> [Work to be completed]:
The reply should repeat all of the data word for word, with no pictures.

> [Information shown]:
☆ ☆ ☆ ☆ ☆

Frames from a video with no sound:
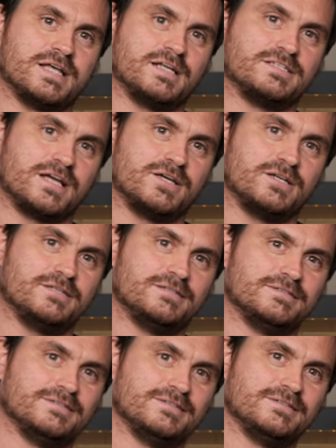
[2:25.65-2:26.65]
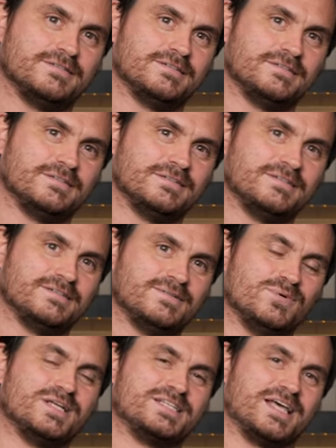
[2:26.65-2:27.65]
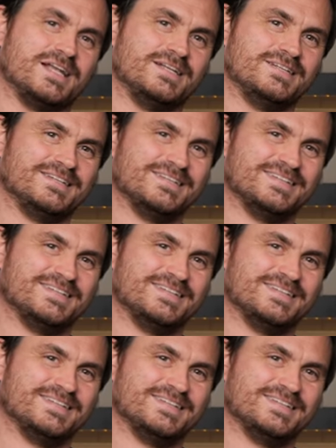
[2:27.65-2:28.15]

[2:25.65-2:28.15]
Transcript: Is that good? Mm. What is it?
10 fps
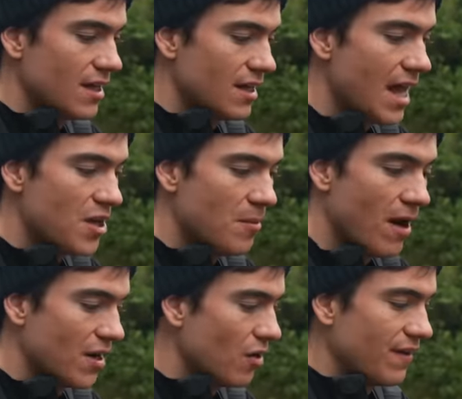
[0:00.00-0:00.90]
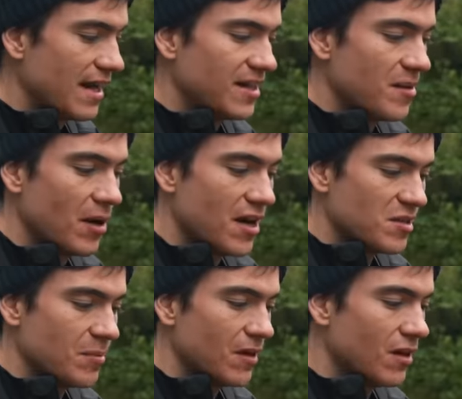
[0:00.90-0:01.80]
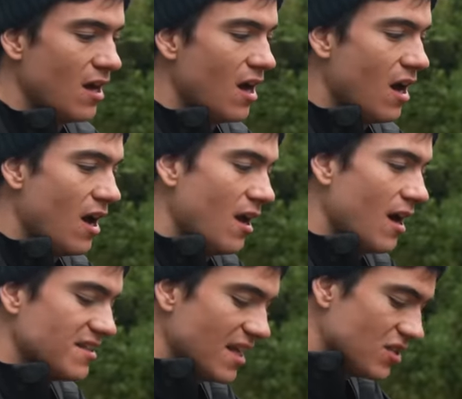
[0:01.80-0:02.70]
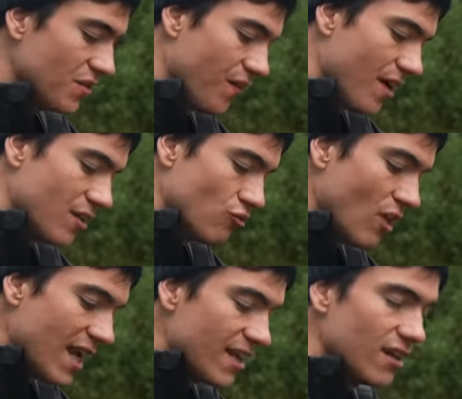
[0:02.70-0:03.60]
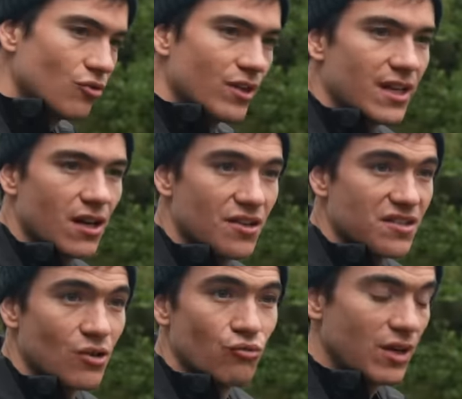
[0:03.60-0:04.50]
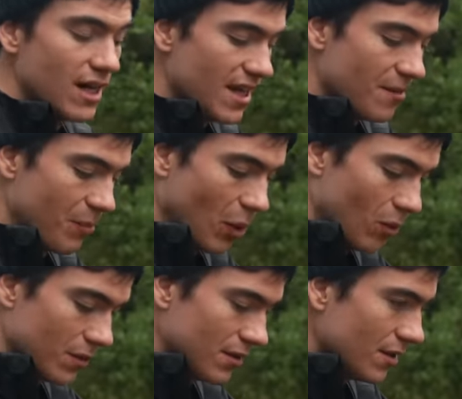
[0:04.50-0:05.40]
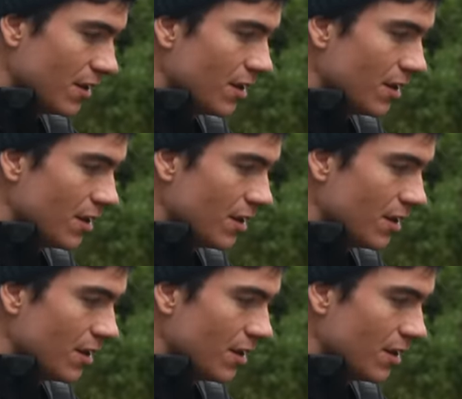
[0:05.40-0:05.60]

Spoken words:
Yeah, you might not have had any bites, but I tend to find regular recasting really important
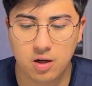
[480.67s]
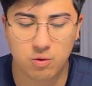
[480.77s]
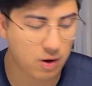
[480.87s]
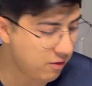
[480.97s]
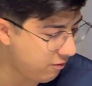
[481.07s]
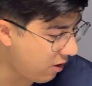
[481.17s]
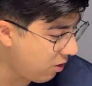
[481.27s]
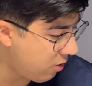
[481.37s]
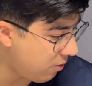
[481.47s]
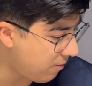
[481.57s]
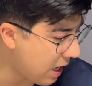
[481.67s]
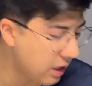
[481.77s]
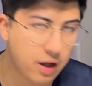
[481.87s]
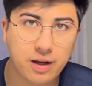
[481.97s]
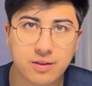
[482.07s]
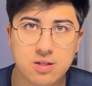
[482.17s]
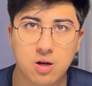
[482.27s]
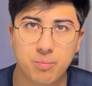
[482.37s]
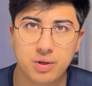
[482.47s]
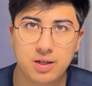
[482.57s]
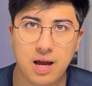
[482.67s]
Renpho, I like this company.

☆ ☆ ☆ ☆ ☆

> [Result]:
Frames from a video with no sound:
[2:25.65-2:26.65]
[2:26.65-2:27.65]
[2:27.65-2:28.15]

[2:25.65-2:28.15]
Transcript: Is that good? Mm. What is it?
10 fps
[0:00.00-0:00.90]
[0:00.90-0:01.80]
[0:01.80-0:02.70]
[0:02.70-0:03.60]
[0:03.60-0:04.50]
[0:04.50-0:05.40]
[0:05.40-0:05.60]

Spoken words:
Yeah, you might not have had any bites, but I tend to find regular recasting really important
[480.67s]
[480.77s]
[480.87s]
[480.97s]
[481.07s]
[481.17s]
[481.27s]
[481.37s]
[481.47s]
[481.57s]
[481.67s]
[481.77s]
[481.87s]
[481.97s]
[482.07s]
[482.17s]
[482.27s]
[482.37s]
[482.47s]
[482.57s]
[482.67s]
Renpho, I like this company.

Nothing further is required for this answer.